Sementara itu Karmele L. Sanchez, direktur program IAR Indonesia. Mengatakan Hilangnya hutan dengan skala sebesar ini, membuat tidak ada lagi cukup ruang bagi orangutan untuk bertahan hidup. Penyelamatan selalu merupakan pilihan terakhir, tetapi kadang-kadang itulah satu-satunya.
"Kita tidak bisa membiarkan orangutan hidup di sisa sisa pepohohanan yang telah dimakan api dan tidak ada lagi tempat bagi mereka untuk pergi. Demi kehidupan semua populasi orangutan yang tersisa, Kita harus terus bekerja sangat keras untuk melindungi habitat mereka dari kebakaran," tambahnya.
Kepala BKSDA Kalbar, Sadtata Noor Adirahmanta, menuturkan kerusakan habitat satwa pada akhirnya akan menyengsarakan manusia dengan semakin maraknya konflik antara satwa dan manusia.

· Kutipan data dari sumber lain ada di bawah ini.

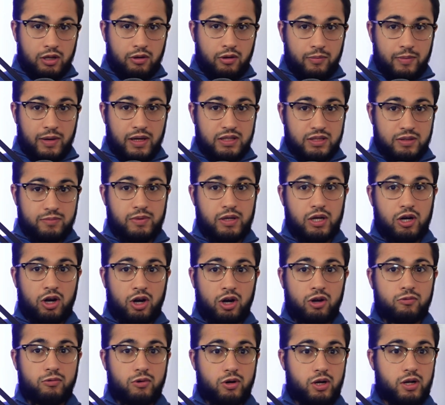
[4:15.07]
were about to be
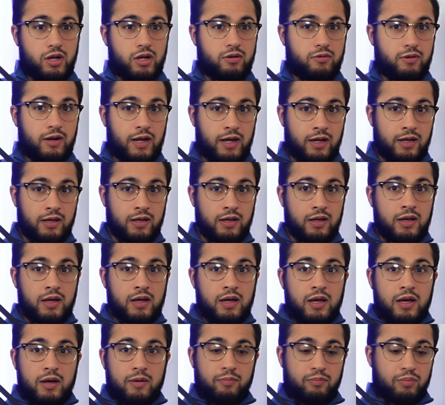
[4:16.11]
R-worded, right?
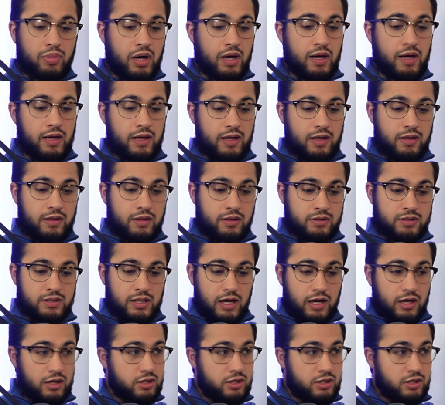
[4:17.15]
But there's an Al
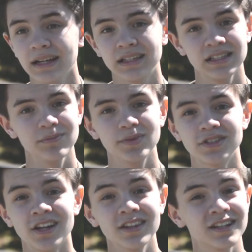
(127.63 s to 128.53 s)
Keep each
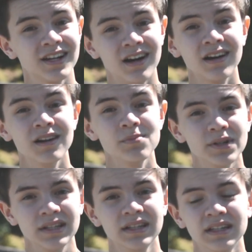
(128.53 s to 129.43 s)
other
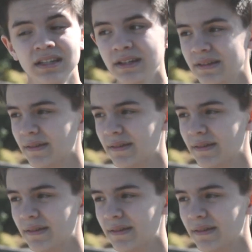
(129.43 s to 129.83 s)
company.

Kegiatan penyelamatan tersebut hanyalah sebuah tindakan kecil, bahkan sangat kecil, dibandingkan dengan langkah-langkah dan kebijakan yang seharusnya diambil ke depan.
"Kepedulian akan keberadaan dan kelestarian satwa menjadi tanggungjawab bersama baik pemerintah, mitra maupun masyarakat. Pada hakekatnya peduli pada satwa liar adalah untuk kebaikan manusia itu sendiri," katanya.